Dirty Snow by Georges Simenon (1948)
One of Simenon’s roman durs (hard novels), Dirty Snow is about as dark as noir gets. Taking place in what might be Nazi-occupied France and told from the point of view of a 19-year-old thief and killer, this excellent and disturbing novel calls to mind Camus and Kafka as it transcends the crime thriller genre and ventures into existential philosophy. Possibly one of the best novels of the mid-20th century.
Danny Dunn and the Anti-Gravity Paint by Jay Williams and Raymond Abrashkin (1956)
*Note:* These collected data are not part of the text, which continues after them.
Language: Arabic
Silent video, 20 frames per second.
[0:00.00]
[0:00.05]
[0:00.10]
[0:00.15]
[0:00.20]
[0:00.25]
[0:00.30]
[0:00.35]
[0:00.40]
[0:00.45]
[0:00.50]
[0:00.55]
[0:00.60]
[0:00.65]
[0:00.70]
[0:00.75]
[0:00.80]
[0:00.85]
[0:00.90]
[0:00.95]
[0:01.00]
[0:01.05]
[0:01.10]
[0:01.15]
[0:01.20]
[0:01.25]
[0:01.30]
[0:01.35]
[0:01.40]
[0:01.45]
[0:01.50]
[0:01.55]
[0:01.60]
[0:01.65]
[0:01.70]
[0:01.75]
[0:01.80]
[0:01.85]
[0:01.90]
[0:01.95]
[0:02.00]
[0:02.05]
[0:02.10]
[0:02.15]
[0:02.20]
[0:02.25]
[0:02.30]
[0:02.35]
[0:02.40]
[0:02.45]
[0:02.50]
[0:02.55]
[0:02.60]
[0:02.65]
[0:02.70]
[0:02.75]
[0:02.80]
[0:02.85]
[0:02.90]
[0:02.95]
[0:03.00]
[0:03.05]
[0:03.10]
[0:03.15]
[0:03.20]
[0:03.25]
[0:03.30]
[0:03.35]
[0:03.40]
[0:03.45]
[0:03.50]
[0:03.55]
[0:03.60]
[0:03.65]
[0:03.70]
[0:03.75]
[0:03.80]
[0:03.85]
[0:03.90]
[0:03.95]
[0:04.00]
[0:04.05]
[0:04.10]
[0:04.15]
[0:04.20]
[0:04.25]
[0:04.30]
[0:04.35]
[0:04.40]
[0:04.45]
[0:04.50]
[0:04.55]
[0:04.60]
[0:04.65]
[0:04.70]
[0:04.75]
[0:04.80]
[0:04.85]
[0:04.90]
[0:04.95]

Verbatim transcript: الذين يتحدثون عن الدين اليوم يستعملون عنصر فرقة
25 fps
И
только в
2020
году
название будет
This one is a throwback to my childhood. Danny Dunn was the star of 15 novels by Williams and Abrashkin, published from 1956 to 1977. Danny is a precocious boy who loves science. Luckily for him, a real live scientist, Professor Bullfinch, is a lodger in his mother’s house. Danny and his friend Joe usually end up commandeering the Professor’s futuristic inventions and getting themselves into a mess of trouble. This first volume, about space travel, is good fun for kids and a great trip down memory lane for those who grew up reading the series, which is now being rereleased as ebooks by Open Road Media.
Omnilingual by H. Beam Piper (1957)
H. Beam Piper’s sci-fi adventures of the 1950s and ’60s are consistently inspired and exciting, and here is one of his best novellas. This story of archaeologists investigating an extinct culture on Mars really captures the thrill of exploration and the joy of scientific discovery. All of Piper’s work is in the public domain, so you can read it for free, or get his complete works in one download for 99 cents with The H. Beam Piper Megapack from Wildside Press.
The Handmaid’s Tale by Margaret Atwood (1985)
The grim future presented by Atwood in this dystopian science fiction novel is scarier than most because it feels like it could actually happen in our lifetime if we’re not careful. The story is narrated by a woman forced into servitude as a surrogate birthing slave, or “Handmaid,” in an ultraconservative society ruled by a religious oligarchy. This is a powerful and moving novel that casts a dark reflection on the state of women’s rights and civil liberties in America today.
I Am Crying All Inside and Other Stories: The Complete Short Fiction of Clifford D. Simak, Volume 1 (2015)
Clifford D. Simak, one of the most respected and award-winning science fiction authors of the 20th century, was active from the early 1930s to the mid-1980s. Open Road Media aims to reprint all of his short stories and novellas in a 14-volume series, The Complete Short Fiction of Clifford D. Simak, available in ebook and paperback. Simak’s science fiction was truly visionary for its time, and today’s readers will find his stories show almost no signs of age. You might even run across a western or a horror story, because Simak wrote those as well. This series may be my best discovery of 2016.
The Big Front Yard and Other Stories: The Complete Short Fiction of Clifford D. Simak, Volume 2 (2015)
And Volume 2 is even better than Volume 1!